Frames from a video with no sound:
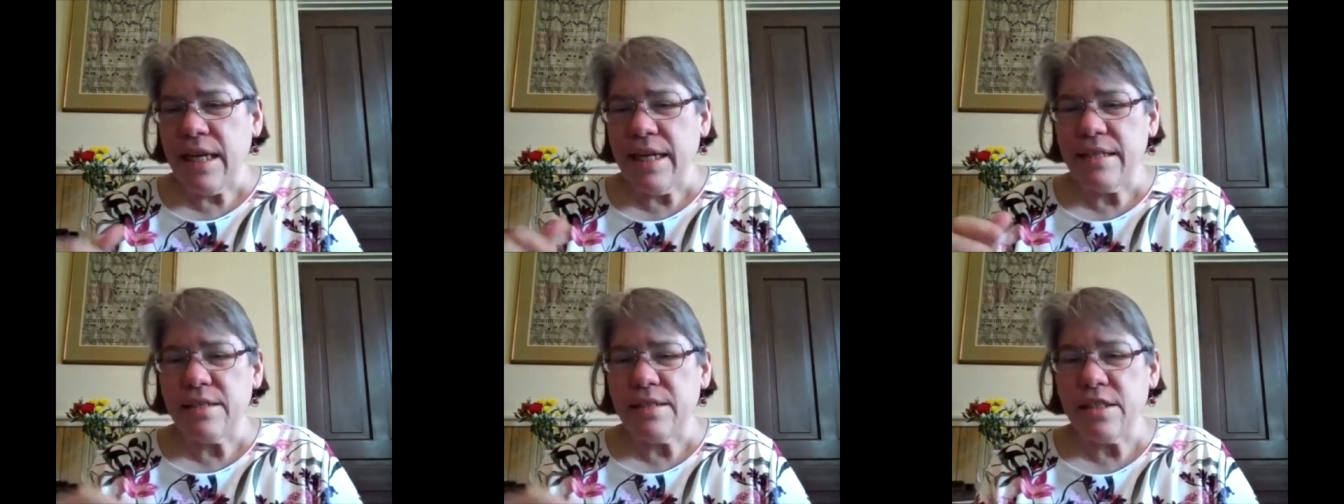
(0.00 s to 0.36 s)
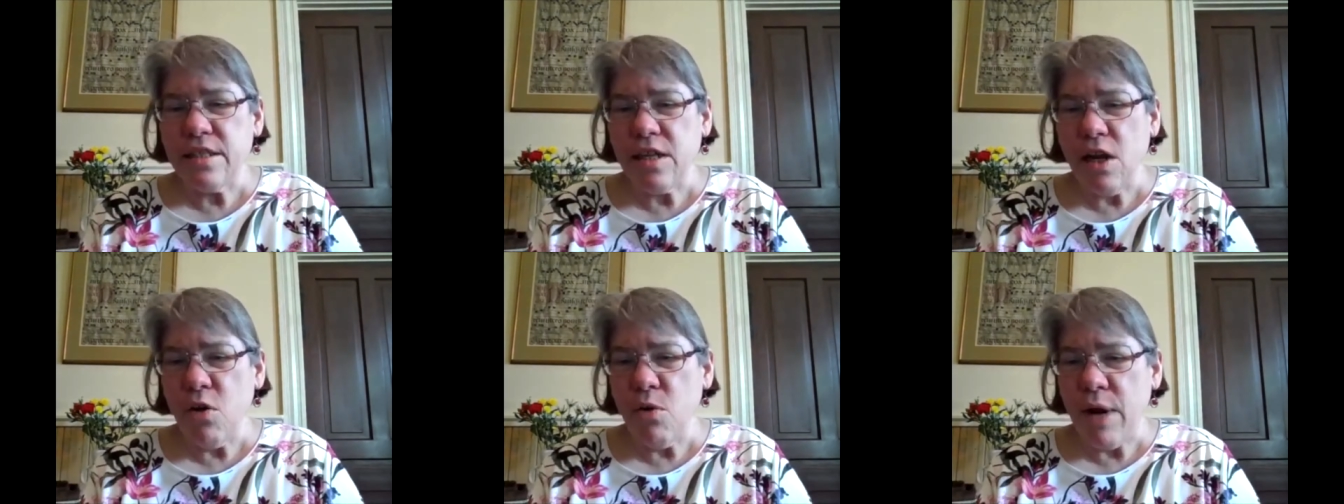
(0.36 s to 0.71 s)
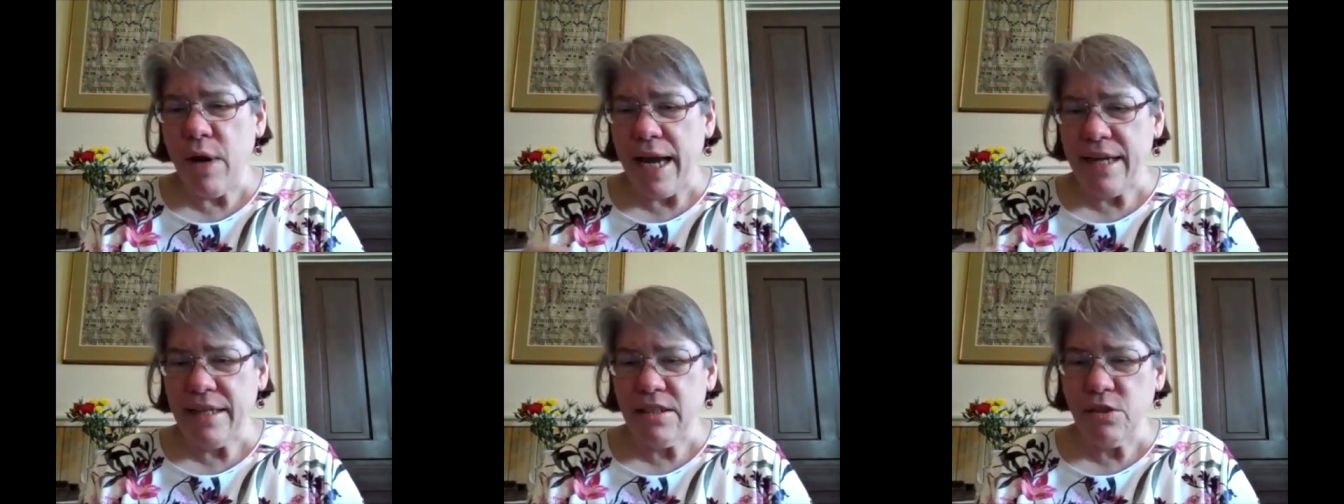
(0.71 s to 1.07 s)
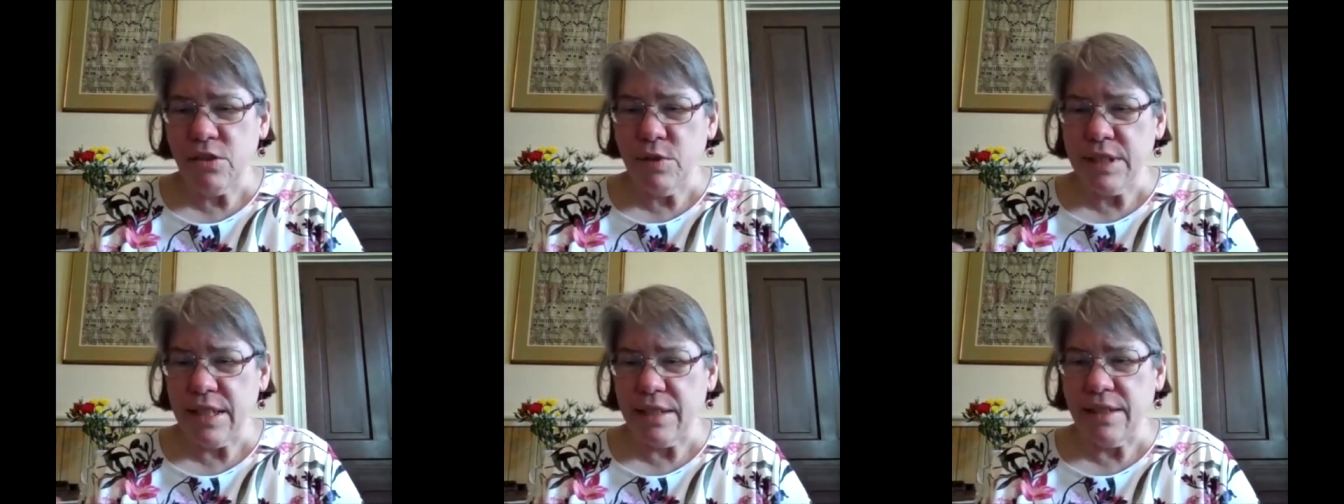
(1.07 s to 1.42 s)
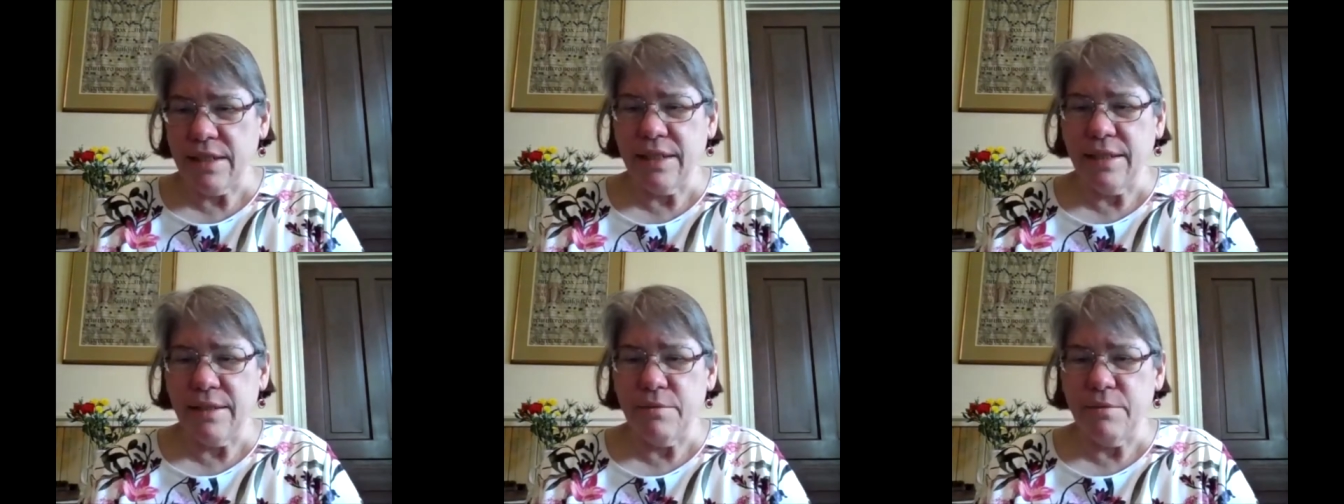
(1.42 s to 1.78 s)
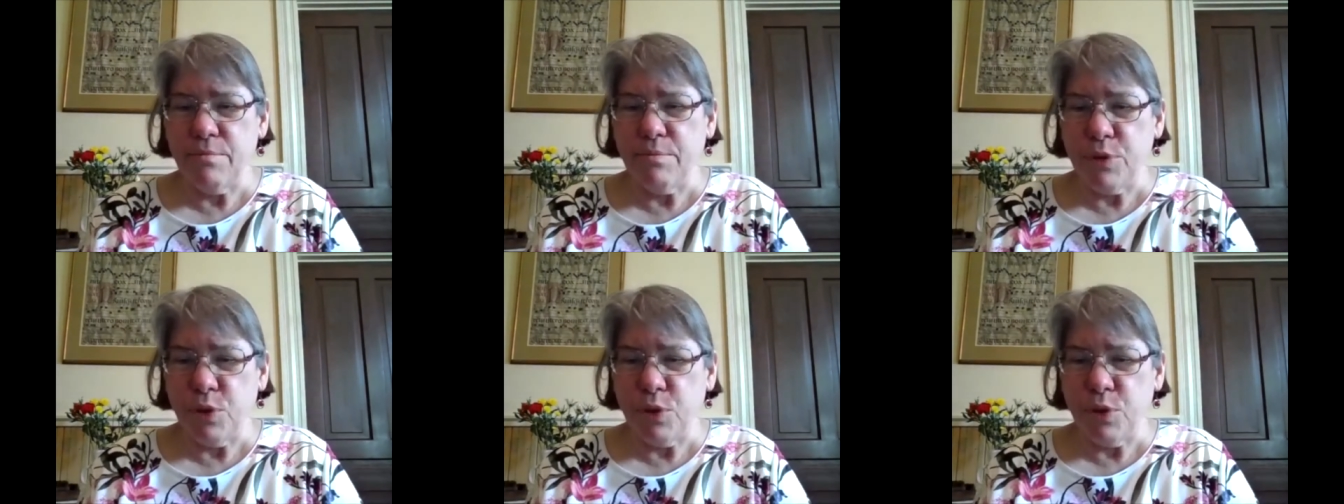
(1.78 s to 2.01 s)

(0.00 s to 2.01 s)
It's so exquisitely,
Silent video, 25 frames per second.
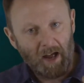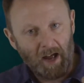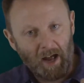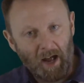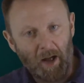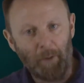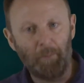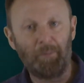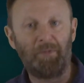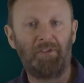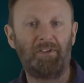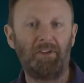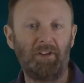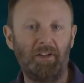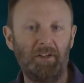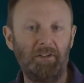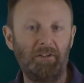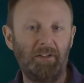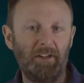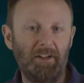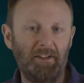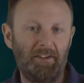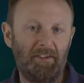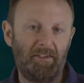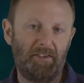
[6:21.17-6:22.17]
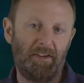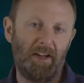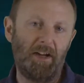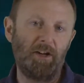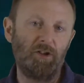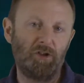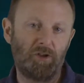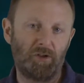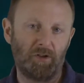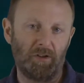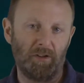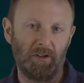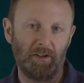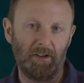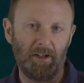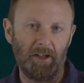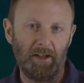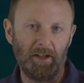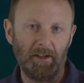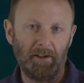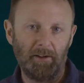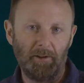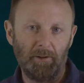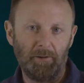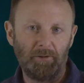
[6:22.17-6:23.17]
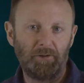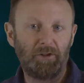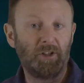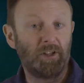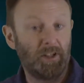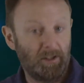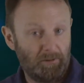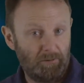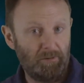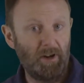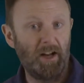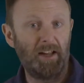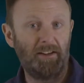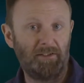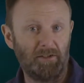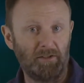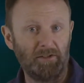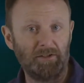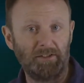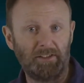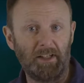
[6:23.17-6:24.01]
absolutely central to the raison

• WHAT YOU HAVE TO DO:
From the first line above through the line containing "[6:21.17-6:22.17]", copy everything exactly, without the pictures.

• SOLUTION FOR THIS TASK:
Frames from a video with no sound:
(0.00 s to 0.36 s)
(0.36 s to 0.71 s)
(0.71 s to 1.07 s)
(1.07 s to 1.42 s)
(1.42 s to 1.78 s)
(1.78 s to 2.01 s)

(0.00 s to 2.01 s)
It's so exquisitely,
Silent video, 25 frames per second.
[6:21.17-6:22.17]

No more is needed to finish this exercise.